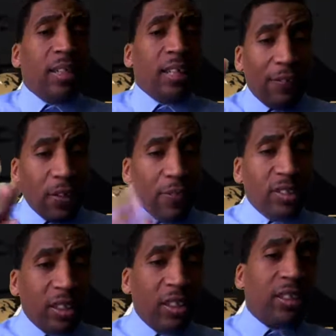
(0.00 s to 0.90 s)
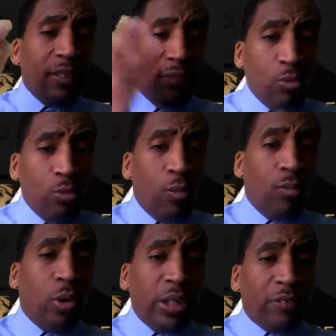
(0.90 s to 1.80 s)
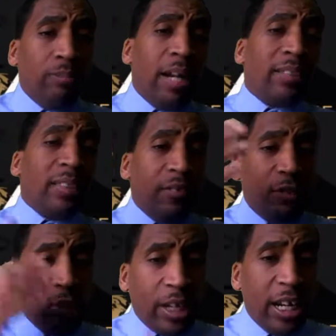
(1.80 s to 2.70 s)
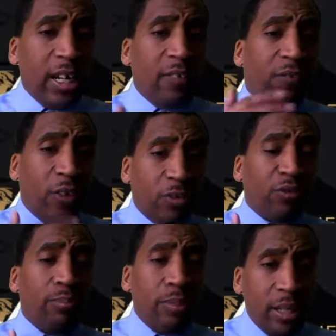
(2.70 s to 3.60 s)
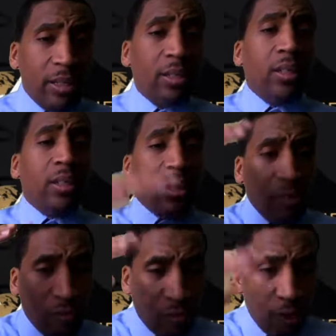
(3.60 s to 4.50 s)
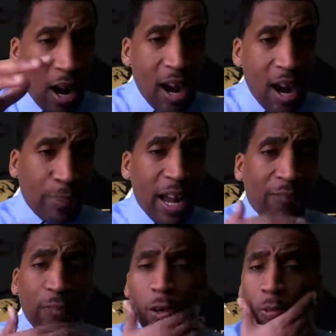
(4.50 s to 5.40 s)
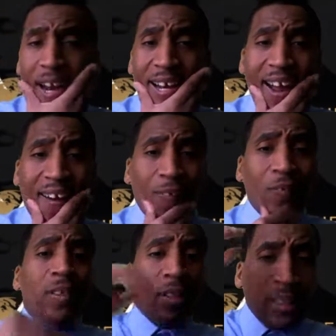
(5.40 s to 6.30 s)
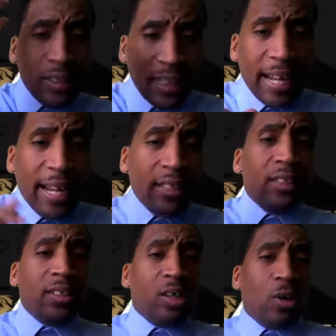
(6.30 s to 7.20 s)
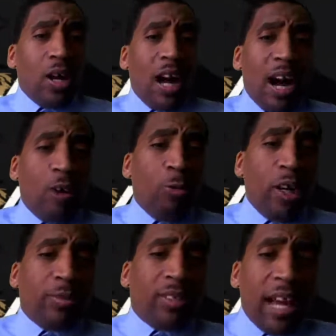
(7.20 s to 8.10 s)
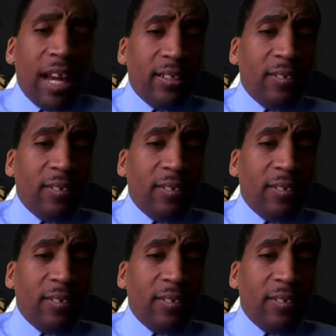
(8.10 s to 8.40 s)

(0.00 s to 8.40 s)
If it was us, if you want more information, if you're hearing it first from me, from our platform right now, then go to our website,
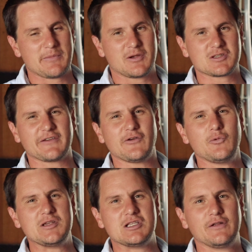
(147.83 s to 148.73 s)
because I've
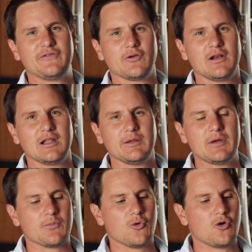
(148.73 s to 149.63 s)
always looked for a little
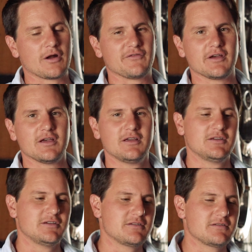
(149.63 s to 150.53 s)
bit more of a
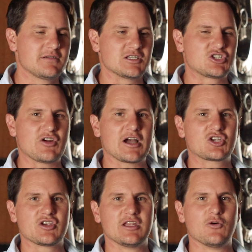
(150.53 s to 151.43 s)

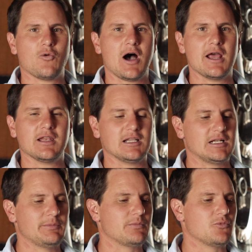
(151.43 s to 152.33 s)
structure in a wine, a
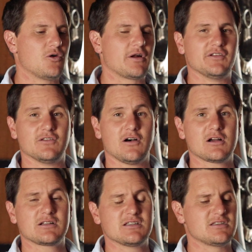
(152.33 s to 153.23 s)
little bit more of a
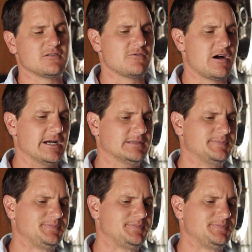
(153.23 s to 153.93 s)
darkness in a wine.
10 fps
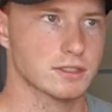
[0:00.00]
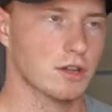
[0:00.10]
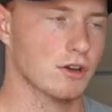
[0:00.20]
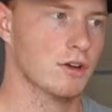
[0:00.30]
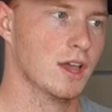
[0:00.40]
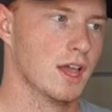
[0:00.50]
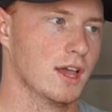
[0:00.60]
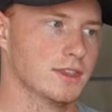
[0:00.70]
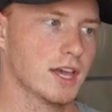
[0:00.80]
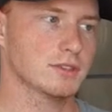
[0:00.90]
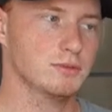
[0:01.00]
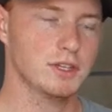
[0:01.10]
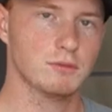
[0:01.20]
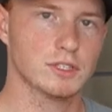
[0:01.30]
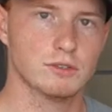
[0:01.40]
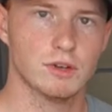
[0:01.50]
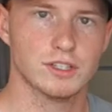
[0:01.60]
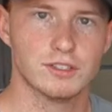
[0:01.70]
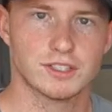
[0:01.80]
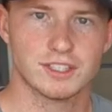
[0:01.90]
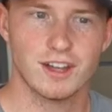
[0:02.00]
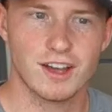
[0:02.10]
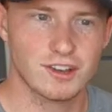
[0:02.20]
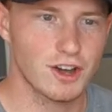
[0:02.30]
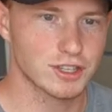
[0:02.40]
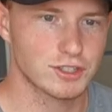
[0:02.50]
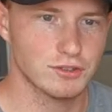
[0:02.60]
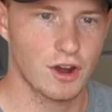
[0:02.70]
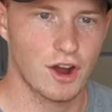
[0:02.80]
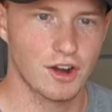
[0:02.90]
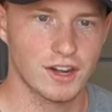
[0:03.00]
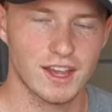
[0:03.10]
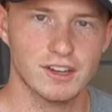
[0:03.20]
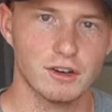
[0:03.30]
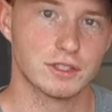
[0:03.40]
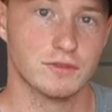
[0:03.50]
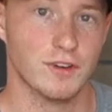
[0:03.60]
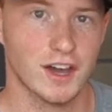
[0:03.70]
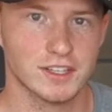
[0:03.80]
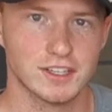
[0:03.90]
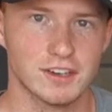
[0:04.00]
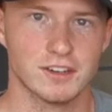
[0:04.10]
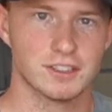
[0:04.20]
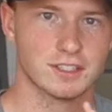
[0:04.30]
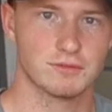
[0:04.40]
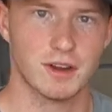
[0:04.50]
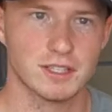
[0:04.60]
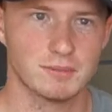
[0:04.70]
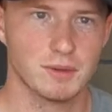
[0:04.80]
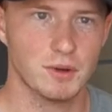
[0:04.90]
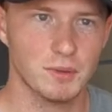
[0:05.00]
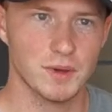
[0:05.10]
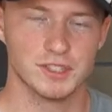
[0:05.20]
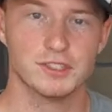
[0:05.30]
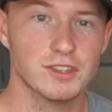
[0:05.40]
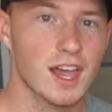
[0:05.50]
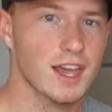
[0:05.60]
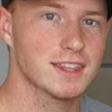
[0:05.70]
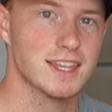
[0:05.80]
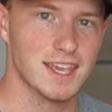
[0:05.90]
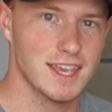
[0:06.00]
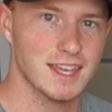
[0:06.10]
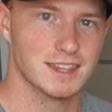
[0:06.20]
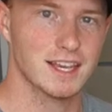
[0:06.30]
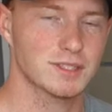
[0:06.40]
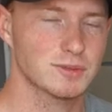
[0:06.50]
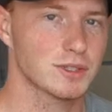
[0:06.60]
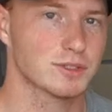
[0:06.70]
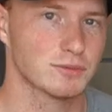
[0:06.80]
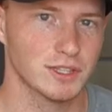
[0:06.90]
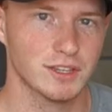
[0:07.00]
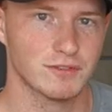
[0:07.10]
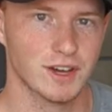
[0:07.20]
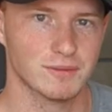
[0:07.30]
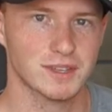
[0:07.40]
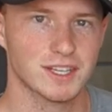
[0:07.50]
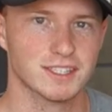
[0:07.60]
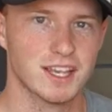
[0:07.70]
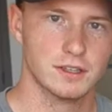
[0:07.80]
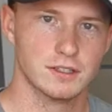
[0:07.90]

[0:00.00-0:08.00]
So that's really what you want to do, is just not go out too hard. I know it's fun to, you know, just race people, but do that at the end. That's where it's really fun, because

## Work request
Everything above should be given again exactly, apart from the pictures.

## Exercise output
(0.00 s to 0.90 s)
(0.90 s to 1.80 s)
(1.80 s to 2.70 s)
(2.70 s to 3.60 s)
(3.60 s to 4.50 s)
(4.50 s to 5.40 s)
(5.40 s to 6.30 s)
(6.30 s to 7.20 s)
(7.20 s to 8.10 s)
(8.10 s to 8.40 s)

(0.00 s to 8.40 s)
If it was us, if you want more information, if you're hearing it first from me, from our platform right now, then go to our website,
(147.83 s to 148.73 s)
because I've
(148.73 s to 149.63 s)
always looked for a little
(149.63 s to 150.53 s)
bit more of a
(150.53 s to 151.43 s)

(151.43 s to 152.33 s)
structure in a wine, a
(152.33 s to 153.23 s)
little bit more of a
(153.23 s to 153.93 s)
darkness in a wine.
10 fps
[0:00.00]
[0:00.10]
[0:00.20]
[0:00.30]
[0:00.40]
[0:00.50]
[0:00.60]
[0:00.70]
[0:00.80]
[0:00.90]
[0:01.00]
[0:01.10]
[0:01.20]
[0:01.30]
[0:01.40]
[0:01.50]
[0:01.60]
[0:01.70]
[0:01.80]
[0:01.90]
[0:02.00]
[0:02.10]
[0:02.20]
[0:02.30]
[0:02.40]
[0:02.50]
[0:02.60]
[0:02.70]
[0:02.80]
[0:02.90]
[0:03.00]
[0:03.10]
[0:03.20]
[0:03.30]
[0:03.40]
[0:03.50]
[0:03.60]
[0:03.70]
[0:03.80]
[0:03.90]
[0:04.00]
[0:04.10]
[0:04.20]
[0:04.30]
[0:04.40]
[0:04.50]
[0:04.60]
[0:04.70]
[0:04.80]
[0:04.90]
[0:05.00]
[0:05.10]
[0:05.20]
[0:05.30]
[0:05.40]
[0:05.50]
[0:05.60]
[0:05.70]
[0:05.80]
[0:05.90]
[0:06.00]
[0:06.10]
[0:06.20]
[0:06.30]
[0:06.40]
[0:06.50]
[0:06.60]
[0:06.70]
[0:06.80]
[0:06.90]
[0:07.00]
[0:07.10]
[0:07.20]
[0:07.30]
[0:07.40]
[0:07.50]
[0:07.60]
[0:07.70]
[0:07.80]
[0:07.90]

[0:00.00-0:08.00]
So that's really what you want to do, is just not go out too hard. I know it's fun to, you know, just race people, but do that at the end. That's where it's really fun, because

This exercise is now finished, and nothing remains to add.